RE: objtool warning "uses BP as a scratch register" with clang-9

From: David Laight
Date: Fri Aug 30 2019 - 12:42:35 EST


From: Linus Torvalds
> Sent: 30 August 2019 17:01
> On Fri, Aug 30, 2019 at 8:55 AM David Laight <David.Laight@xxxxxxxxxx> wrote:
...
> But yeah, in general it's just not obviously safe to turn individual
> accesses into memset/memcpy.
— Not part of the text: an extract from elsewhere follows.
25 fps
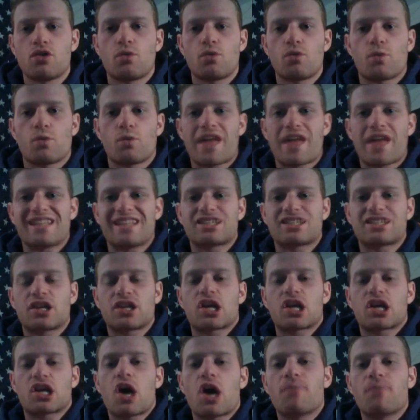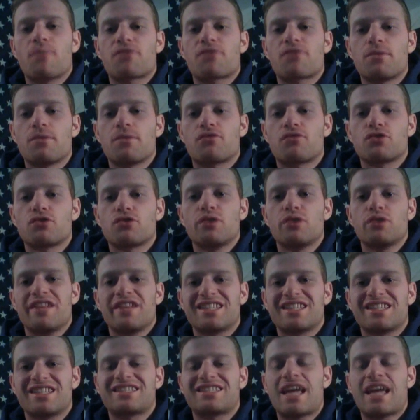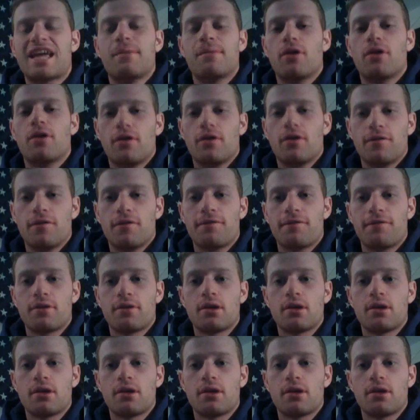Well, that's going to come from the root and the stem of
In contrast, the reverse is obviously
> fine (and _required_ for any kind of half-way good performance when
> you do small constant-sized memory copies, which is actually a common
> pattern partly because the insane C aliasing rules have taught people
> that it's the _only_ safe pattern in some situations).
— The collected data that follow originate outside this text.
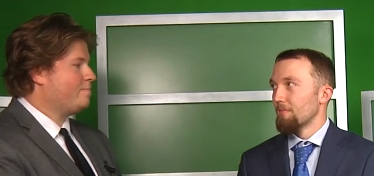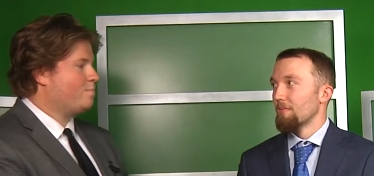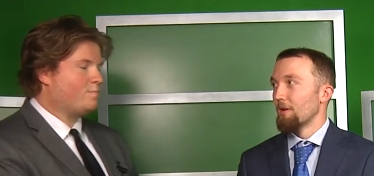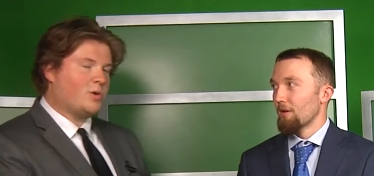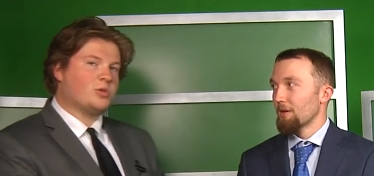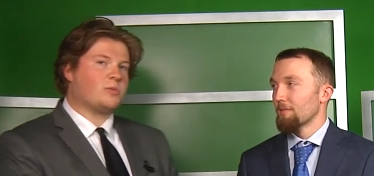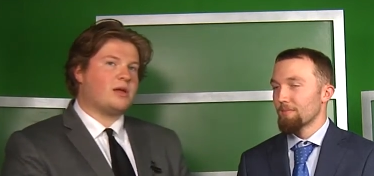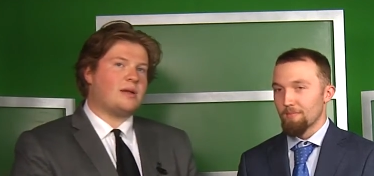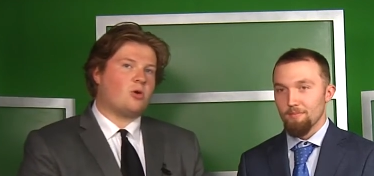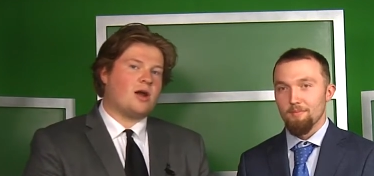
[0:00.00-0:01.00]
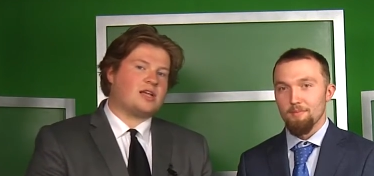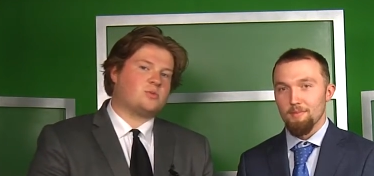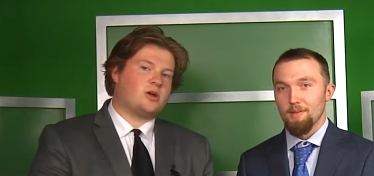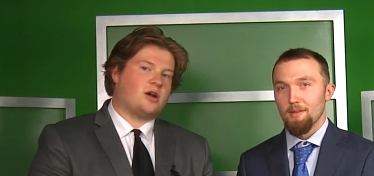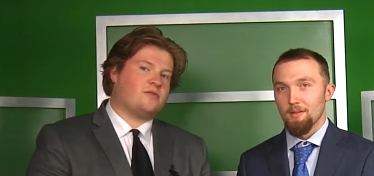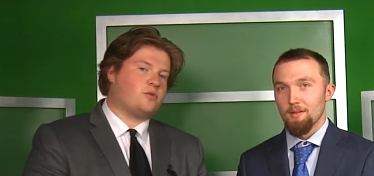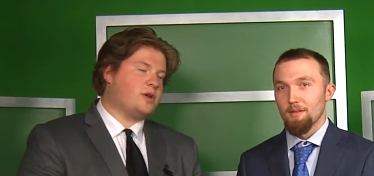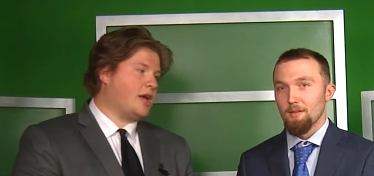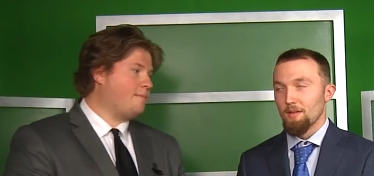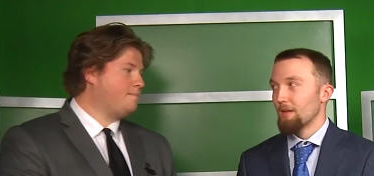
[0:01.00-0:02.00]
Speaker 1: Right. We'll talk about that more next week on an NFL
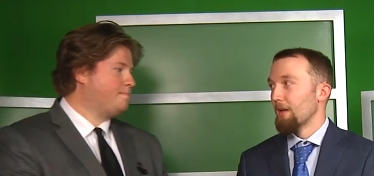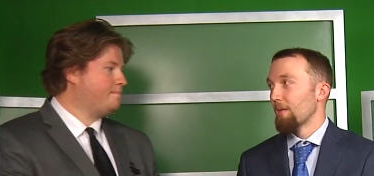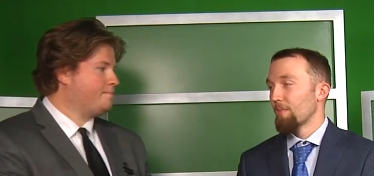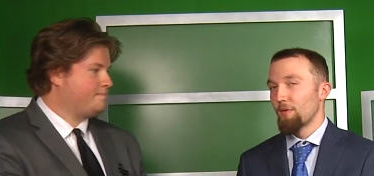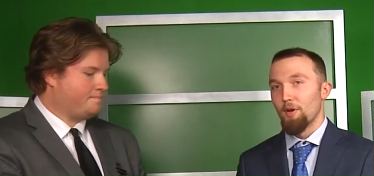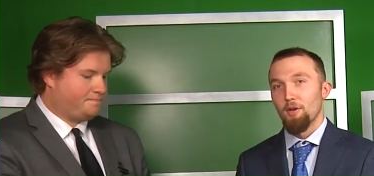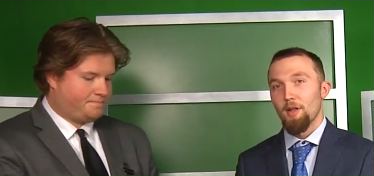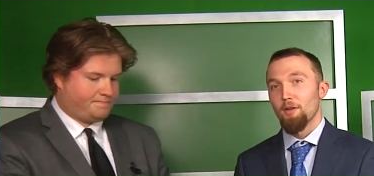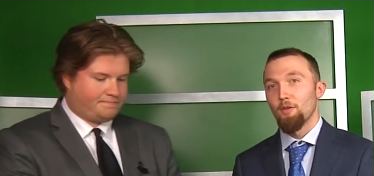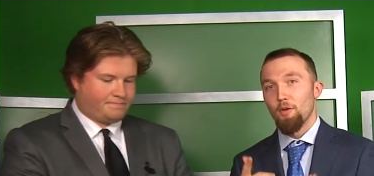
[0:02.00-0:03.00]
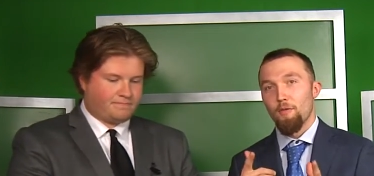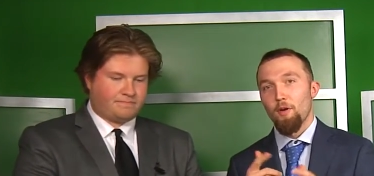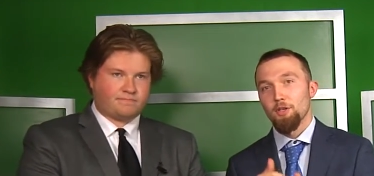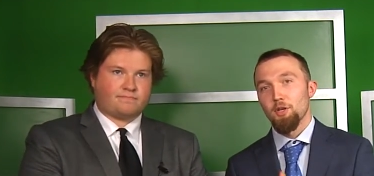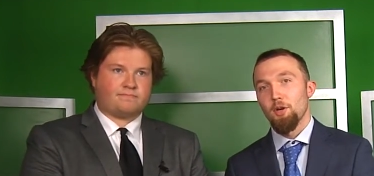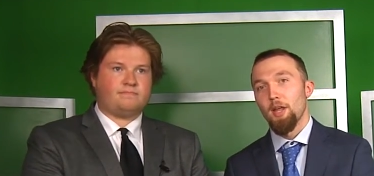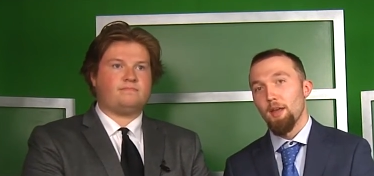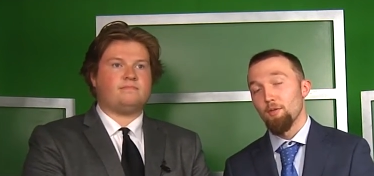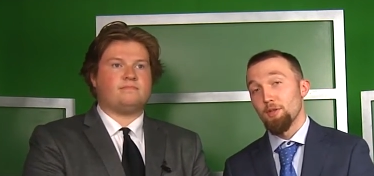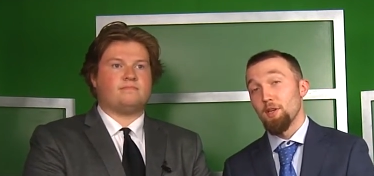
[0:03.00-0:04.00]
recap.
Speaker 2: Yep. So that'll do it for our show today.
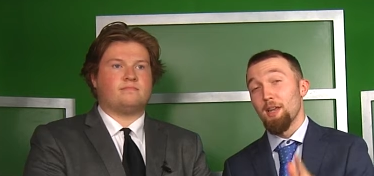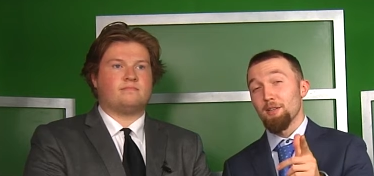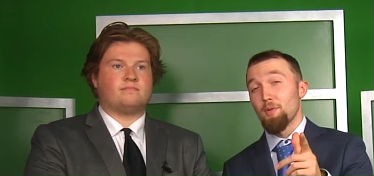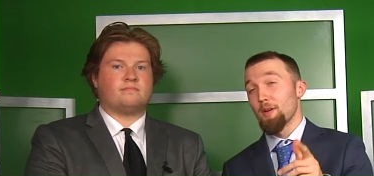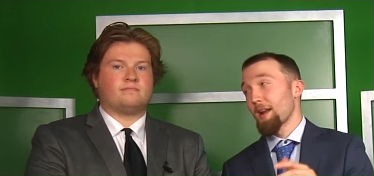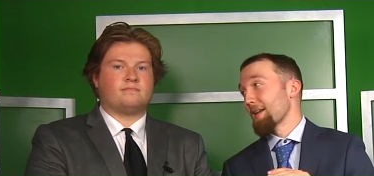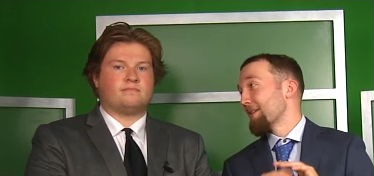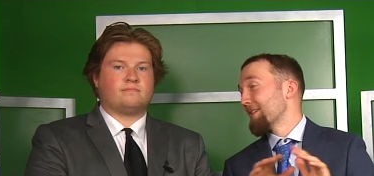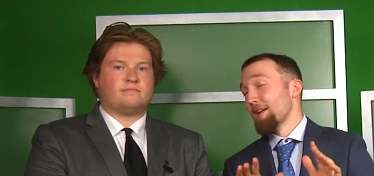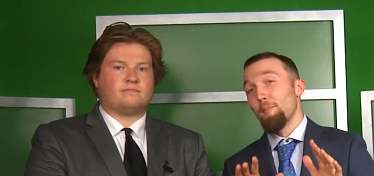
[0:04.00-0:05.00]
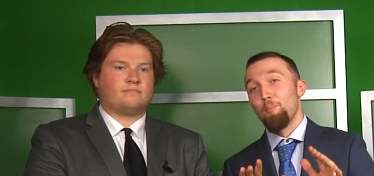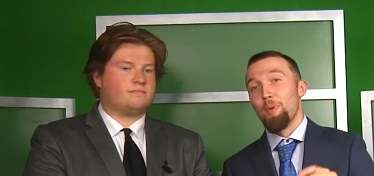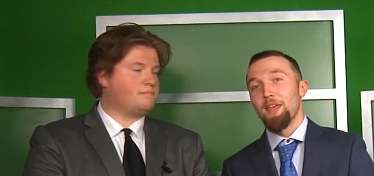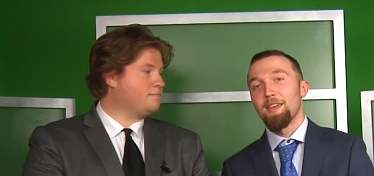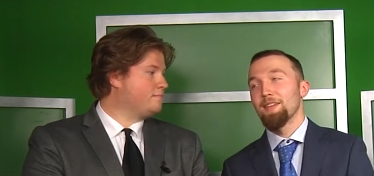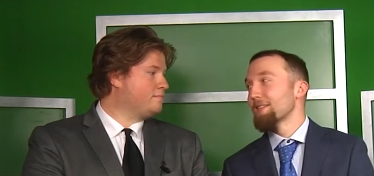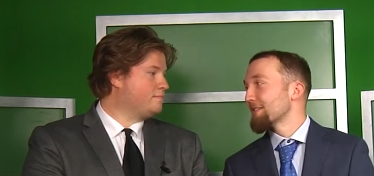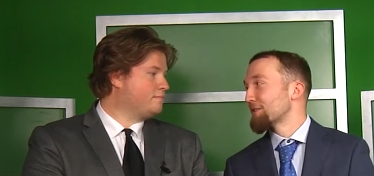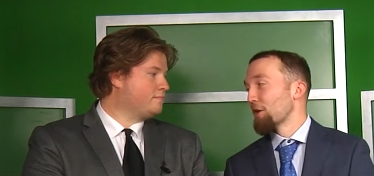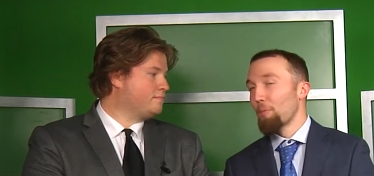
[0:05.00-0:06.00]
We'll see you next week. We've got a big
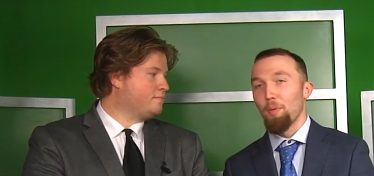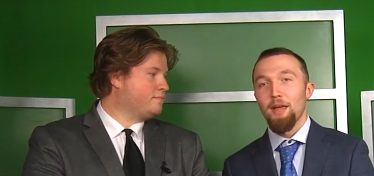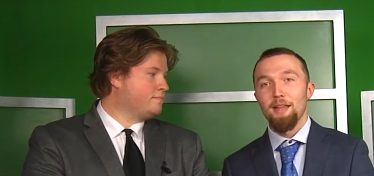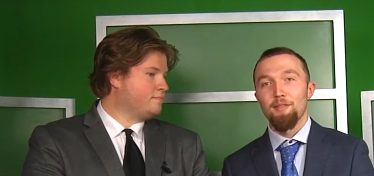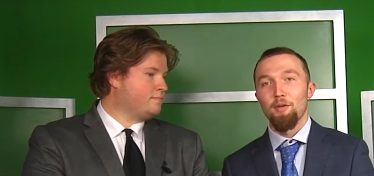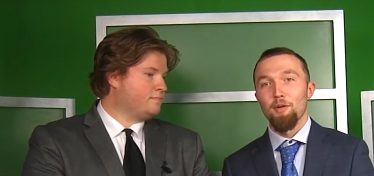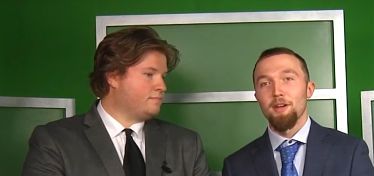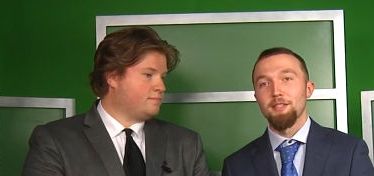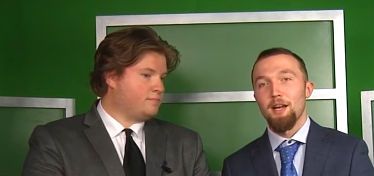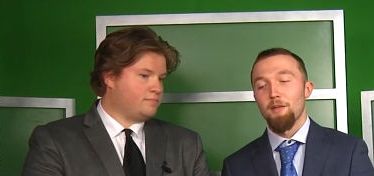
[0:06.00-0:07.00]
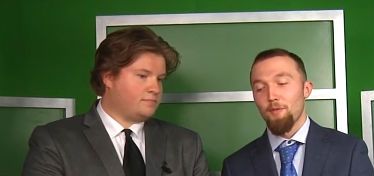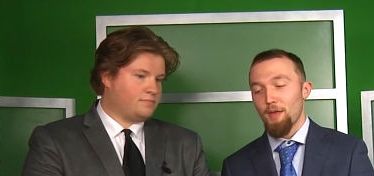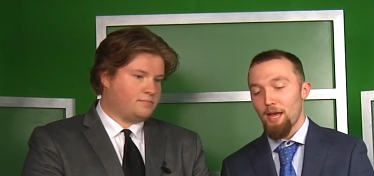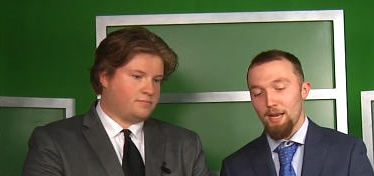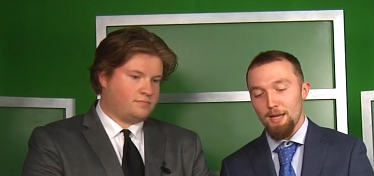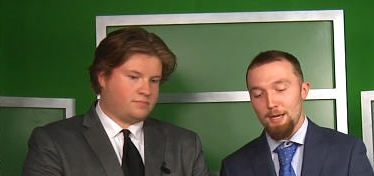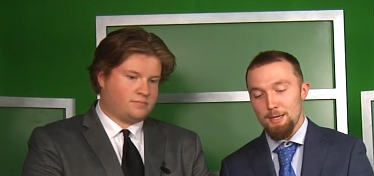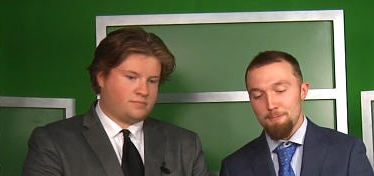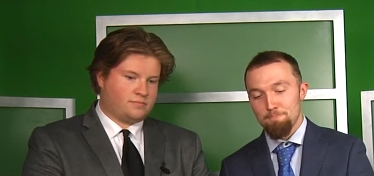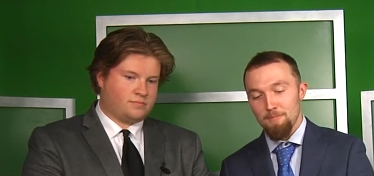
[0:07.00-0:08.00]
show planned, so we're excited for that.
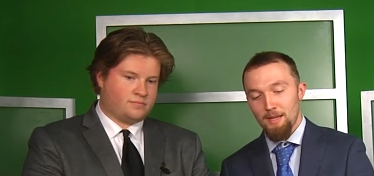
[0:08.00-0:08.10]
Don't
I wonder where the actual cutoff is for converting a sequence of writes
of zero into a call to memset()?

If you assume either:
1) cold cache (for memset).
2) branch predictor not set for zeroing a small number of words.
I suspect that it is considerable.

> This is why I think "-ffreestanding" and "-fno-builtin-memcpy" are
> completely broken as-is: they are an all-or-nothing thing, they don't
> understand that it's directional.

Yep, and some of the conversions are a just a PITA.
eg printf("%s", string) => puts(string).

I was also trying to get around the memcpy@GLIBC4 fubar so I could
compile code that would run on an old system.
I managed everything except the memcpy() calls that gcc emits for
structure copies (it might even do that even for 'freestanding').
It really ought to emit a call to a different symbol that would normally
be aliased to memcpy() (or better a memcpy_words() function).